— Vous partez, dit-il, pourquoi ?
— Parce que, déclara nettement Eugénie Drapier, tout est irrémédiablement fini entre nous. Ne croyez pas que j’agis à la légère ; si j’ai pris cette décision rapidement, elle est en tout cas profondément enracinée dans mon cœur, rien au monde ne pourrait me faire modifier ma façon d’agir !
— Vous quittez votre demeure ? interrogea encore Léon Drapier, dont la voix se couvrait de sanglots, vous quittez votre mari ?…
Déjà Eugénie Drapier était sur le pas de la porte. Il semblait que c’était une autre femme, son visage affectait une impassibilité absolue, ses yeux ne regardaient plus, ils étaient, semblait-il, perdus dans un rêve lointain et on avait l’impression que cette femme, désormais, était insensible à tout ce qui se passait autour d’elle, qu’elle poursuivait un but, une idée fixe…
Mais quel était ce but ?
Quelle était cette idée fixe ?
Léon Drapier, qui n’avait pas encore pu croire à la décision de sa femme, bondit soudain en la voyant près de la porte.
— Non ! non ! hurla-t-il. Je ne veux pas que vous partiez ! Restez, je vous en supplie ! Sans doute j’ai des torts effroyables à votre égard, mais je me repens… À tout pécheur miséricorde ! Eugénie, je vous en supplie, soyez bonne… Pardonnez !…

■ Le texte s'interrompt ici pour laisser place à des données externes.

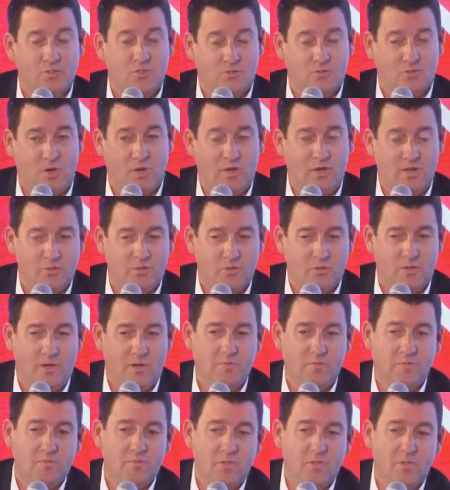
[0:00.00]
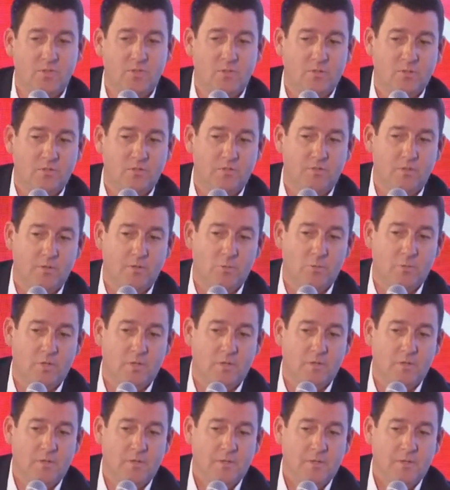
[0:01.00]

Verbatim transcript: dri and drive the vehicle, if you will.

La voix sèche et glaciale d’Eugénie rétorquait :
— Pour la dernière fois, Léon Drapier, je vous dis ceci : vous avez fait à mon cœur la blessure la plus inguérissable qu’il soit possible de faire à un cœur comme le mien. Dussé-je vivre cent ans, je souffrirai toujours comme je souffre aujourd’hui.